Amid growing political instability in low-wage countries, Adidas has begun to move its production out of the Third World and back to Germany, with its German operations expected to be highly automated and minimally reliant on human labor. Meanwhile, just this past weekend, German Economic Minister Sigmar Gabriel won praise inside Germany for announcing that the US-European trade negotiations known as the TTIP have "de facto failed."
Asked to comment on these seemingly disparate events, political economist Ernst Wolff, author of the recently published book 'Pillaging the World: The History and Politics of the IMF', spoke to Sputnik Germany about what they say about the state of the phenomenon of globalization.
As far as Germany and German workers are concerned, here too the gains will be minimal, the expert noted, since the shoes' new production facilities will be heavily automated. "Here in Germany not a single job will be created. In general, all parties will lose from this measure; only a handful of people will benefit, making their wallets fuller."
Asked whether this recent move by a major global corporation may be some kind of indication that globalization is coming to an end, or that it' at some sort of crossroads, Wolff said that that doesn't believe this to be true.
"I do not think we have reached a turning point, but I think globalization has very seriously changed its face. This has to do more than anything with the technical factor. Around the world, robotics and 3D printer technologies are being developed, meaning that many low-wage jobs, especially in Southeast Asia, can now be replaced by automation. For companies, of course it's much cheaper to produce their goods using machines, since they in turn save on wages. Besides, machines can produce 24 hours a day, 7 days a week."
"Zbigniew Brzezinski, the eminence grise of American politics, published a very interesting article in April, advising America to shift its policy," Wolff noted. "He wrote that the greatest danger in the near future will be the risk of popular uprisings and social unrest in emerging markets and developing countries."
This, Wolff noted, "is directly connected to the fact that many jobs are set to be eliminated and replaced by 3D printers in the industrialized countries.
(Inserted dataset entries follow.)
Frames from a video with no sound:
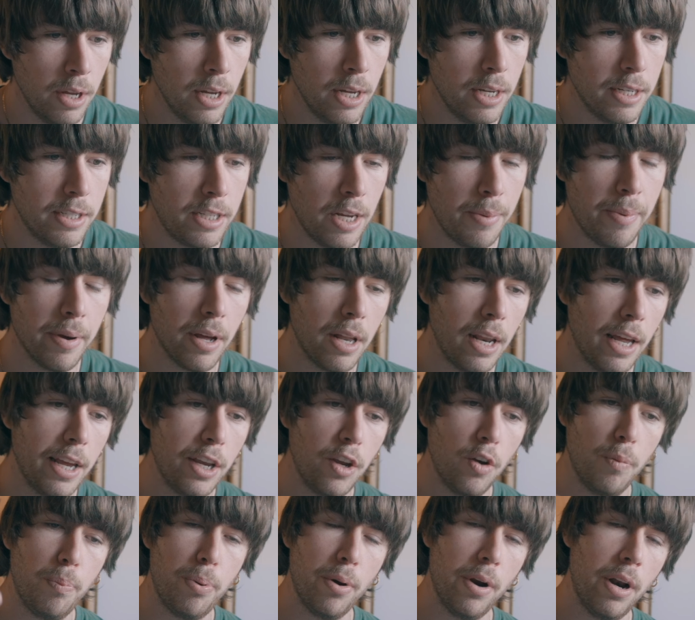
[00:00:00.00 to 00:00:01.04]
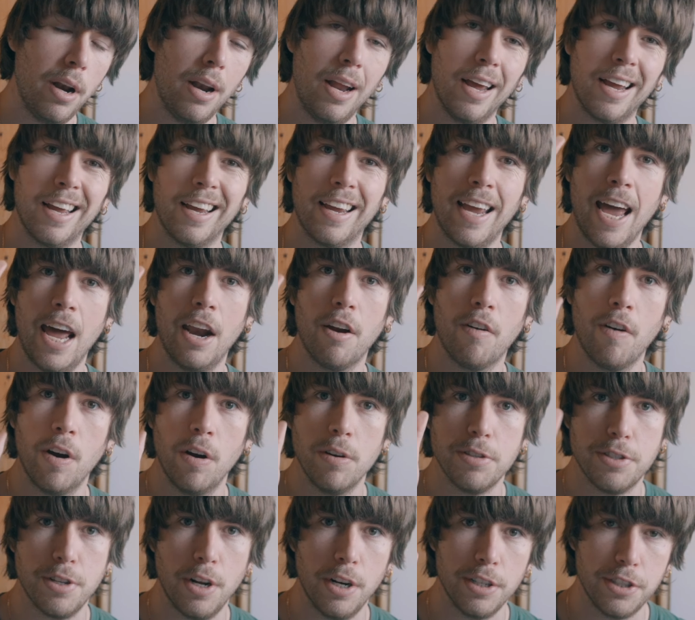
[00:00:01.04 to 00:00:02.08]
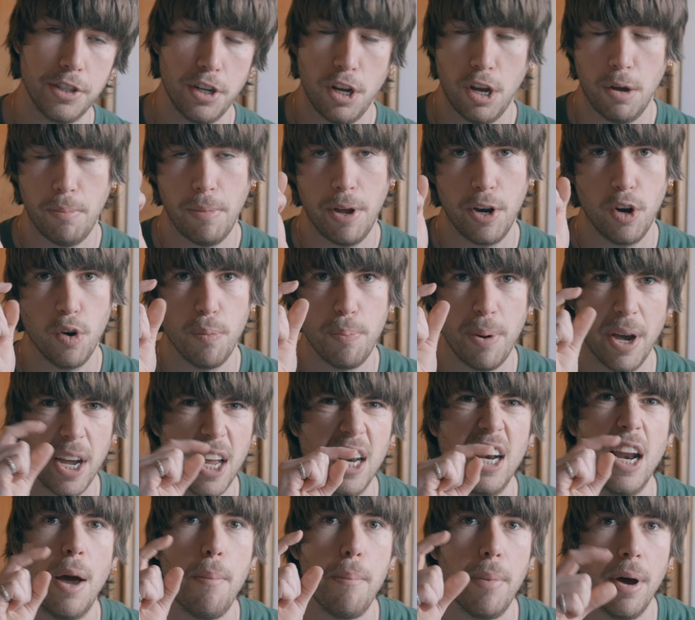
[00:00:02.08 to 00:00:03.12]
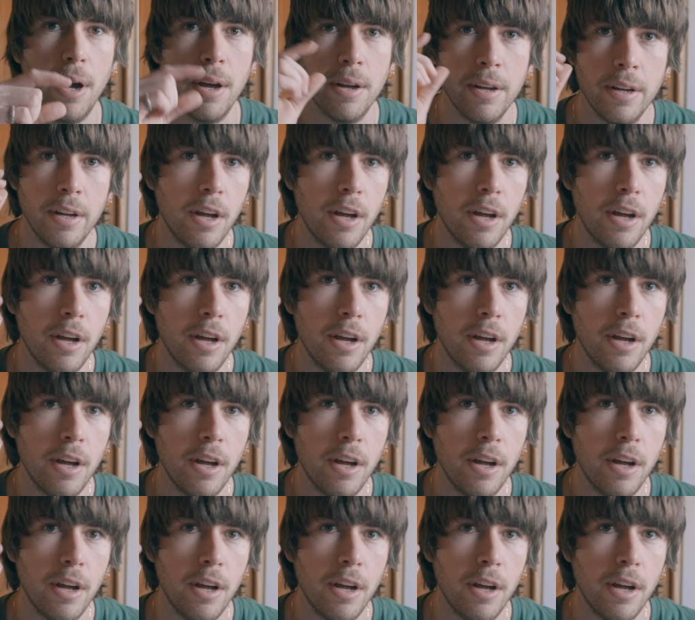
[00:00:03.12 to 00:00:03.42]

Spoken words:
typically you'd put in like a category or search term and you'd pick a number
It is impossible for this to happen without social consequences. Therefore, large corporations will attempt to withdraw their production capabilities in these countries."
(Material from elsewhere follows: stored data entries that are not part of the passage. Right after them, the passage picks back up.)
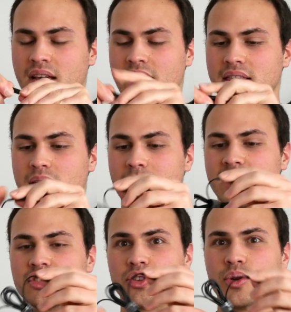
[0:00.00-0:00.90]
and then make
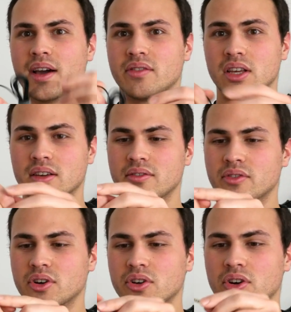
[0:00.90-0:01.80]
sure you have the
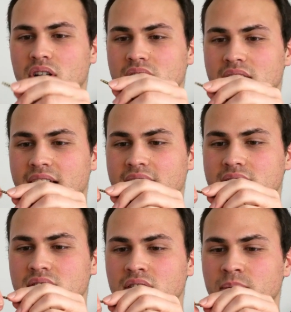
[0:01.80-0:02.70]
converter on the end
Furthermore, the expert suggested that while 3D printers and related technologies are revolutionizing the global economy, the fact that they will be able to produce commodities at low cost anywhere in the world also means huge problems for the logistics industry. "Entire fleets of container ships will be eliminated."
At the same time, Wolff suggested this productive revolution will have another effect: "Specifically, it is the owners of the respective licenses who will be the big winners, because everything that is produced with 3D printers is manufactured according to plans and licenses."
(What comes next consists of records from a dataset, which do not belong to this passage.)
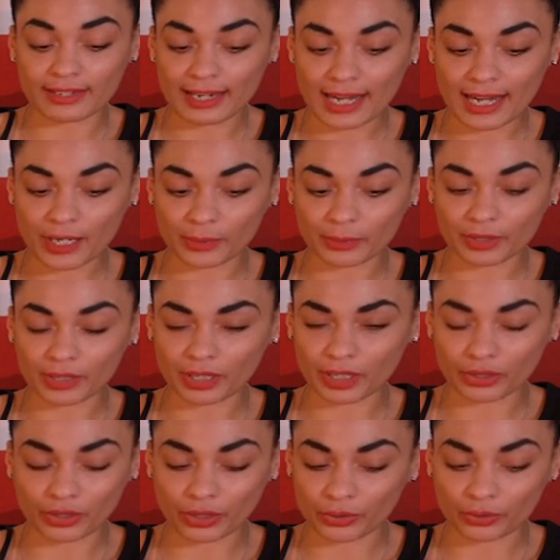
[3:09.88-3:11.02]
now a
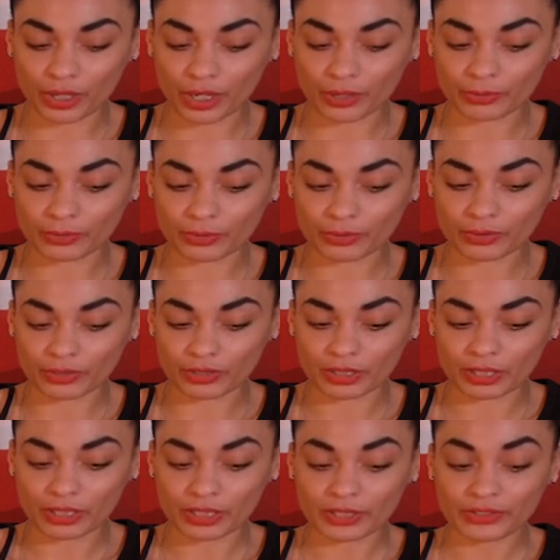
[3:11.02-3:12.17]
no-go,
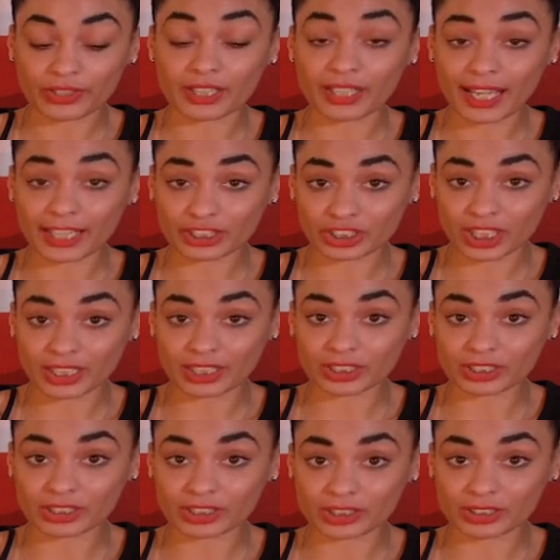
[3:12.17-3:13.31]
the next
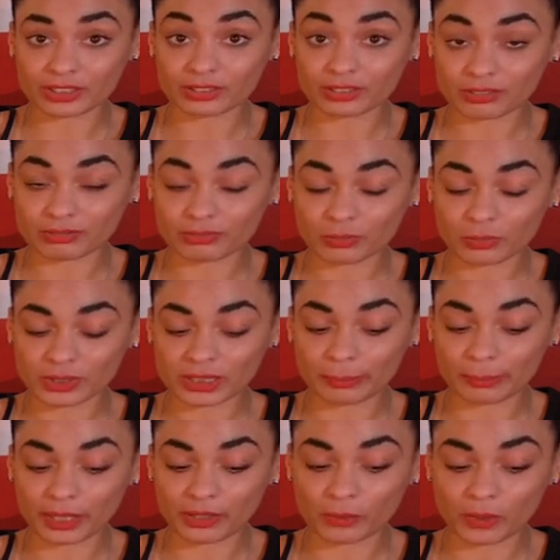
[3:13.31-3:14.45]
challenge was a
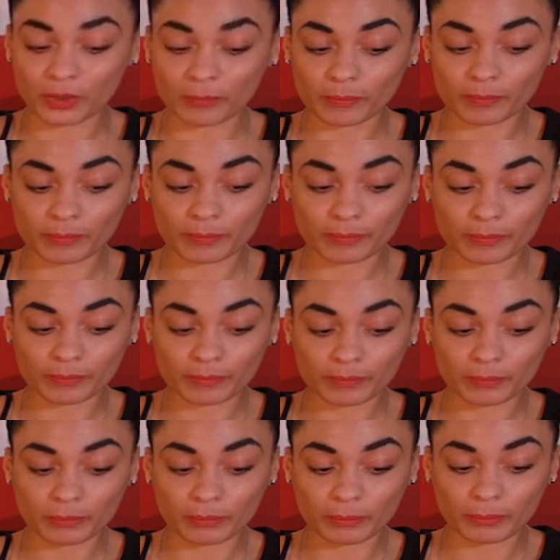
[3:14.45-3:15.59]
bigger one.
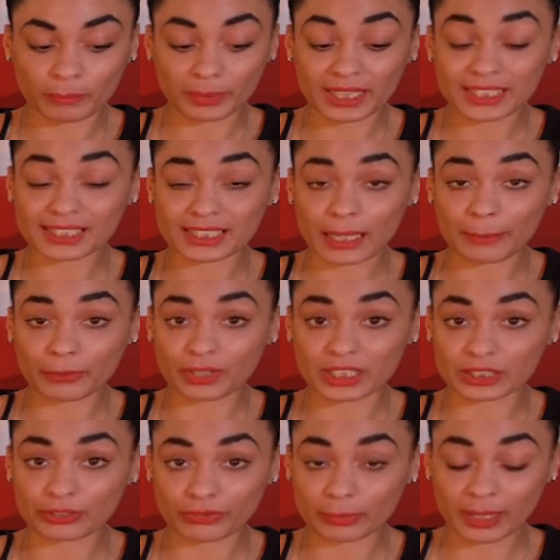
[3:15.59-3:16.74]
Being
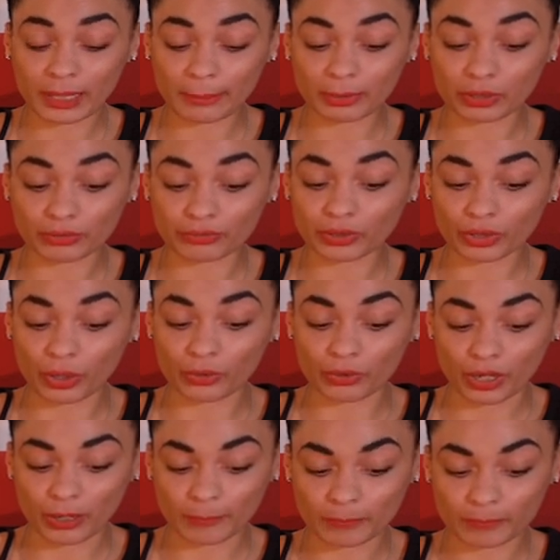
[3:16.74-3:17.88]
separated from her beloved
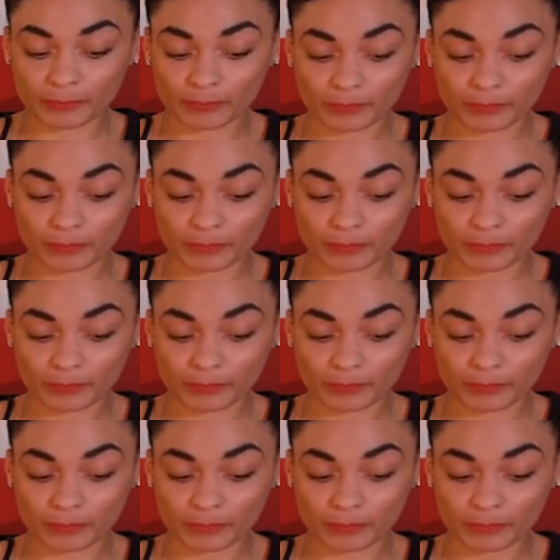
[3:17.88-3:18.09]
Coco.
"Globalization has led to the outsourcing of jobs in the West and to the creation of worse conditions for workers in China, Bangladesh and Pakistan. This, in turn, has had a strong impact on wages in Europe and America, with worker income becoming stagnant or even declining," the analyst said.
"For example," Wolff noted, "the starting wage of a worker at General Motors 25 years ago was $28 an hour. Today it's $12. The workers are the biggest losers, but the middle class is losing out too. If you are a medium-sized entrepreneur with 300-400 employees, it's not so easy for you to outsource all of your production to Asia. But for a large company with 50,000 to 80,000, it costs almost nothing. Medium-sized businesses have been forced to stay in their home countries and to pay higher wages than the large companies [who have shipped out to] South Asia or Latin America."
Recently, anti-globalization sentiment has become a popular element in Western countries' election campaigns. In the US, for example, Republican presidential hopeful Donald Trump has been chalked down as an opponent to globalization. Asked what he thought of the Trump phenomenon, Wolff said that he didn't know exactly what to make of it, but was generally skeptical.
"Trump's hostility to globalization remains a mystery to me. He's promised that he would return jobs to the US, but has not explained under what conditions this will happen. I don't know of any manager of any large corporation who would voluntarily return jobs from Asia back to America and return to paying the old salaries."
Unfortunately, the expert noted, Gabriel hasn't explained to Germans that he's not really the one in charge of deciding whether the TTIP proceeds or not. "The final decision doesn't really depend [even] on Chancellor Merkel or the German federal government. The decision on whether TTIP will go ahead will be made in Washington, not Berlin."
"Even the largest economy in Europe [Germany] is dependent on the dollar system, and simply isn't in a position to go against the will of the Americans. I am willing to bet that TTIP will become a reality during the coalition CDU/SDP government of Merkel and Gabriel," Wolff concluded.